EXERCISE GOAL: What is needed is every line of the data that includes the word "frames". Please copy each one.

########

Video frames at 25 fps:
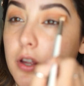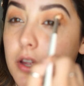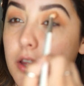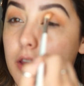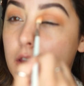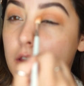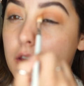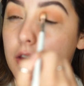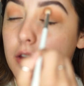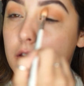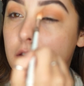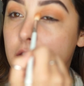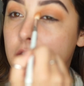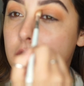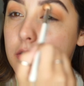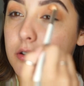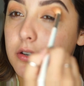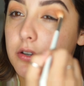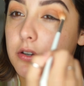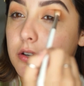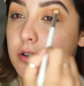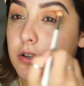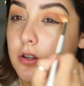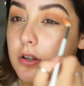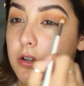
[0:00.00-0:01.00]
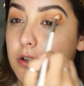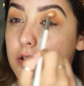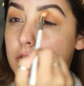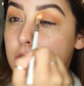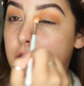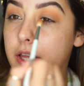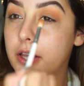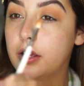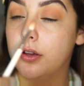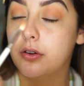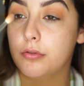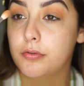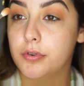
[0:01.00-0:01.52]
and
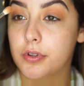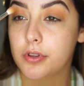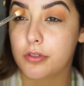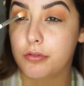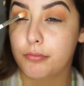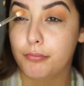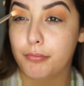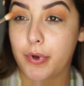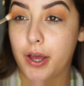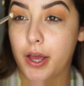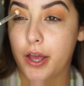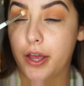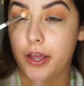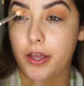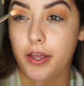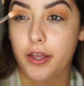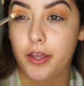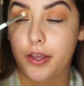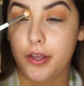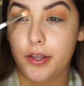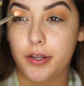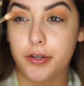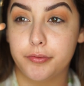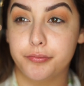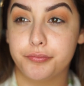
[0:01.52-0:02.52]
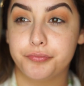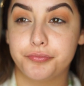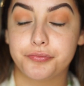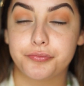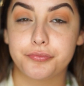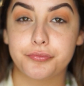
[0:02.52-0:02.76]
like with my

########

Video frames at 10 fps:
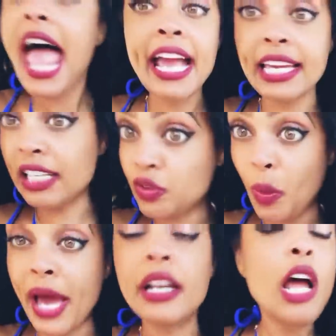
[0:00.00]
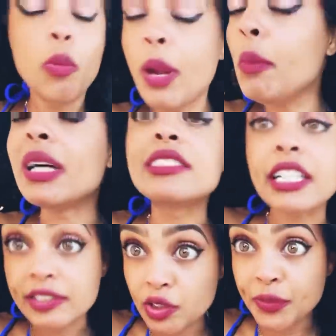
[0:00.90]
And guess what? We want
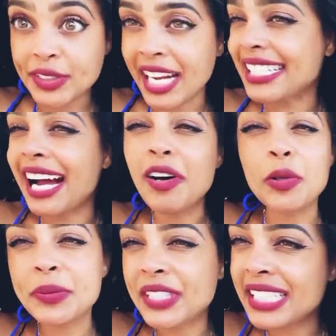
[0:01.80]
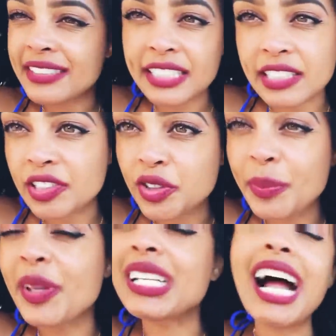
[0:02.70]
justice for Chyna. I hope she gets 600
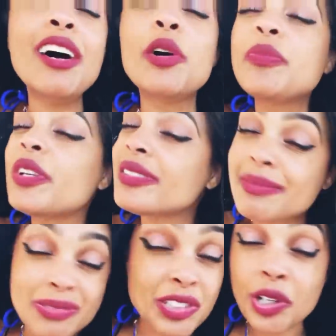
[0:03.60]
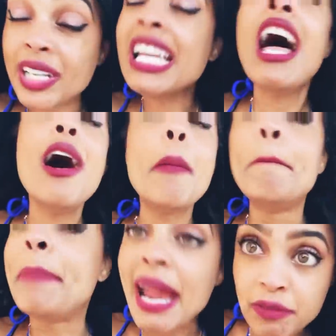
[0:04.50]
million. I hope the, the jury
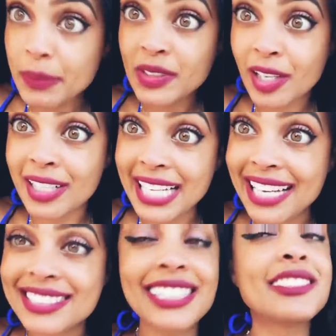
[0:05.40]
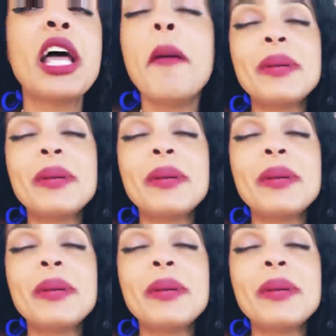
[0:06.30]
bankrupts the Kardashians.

########

TASK OUTPUT:
Video frames at 25 fps:
Video frames at 10 fps:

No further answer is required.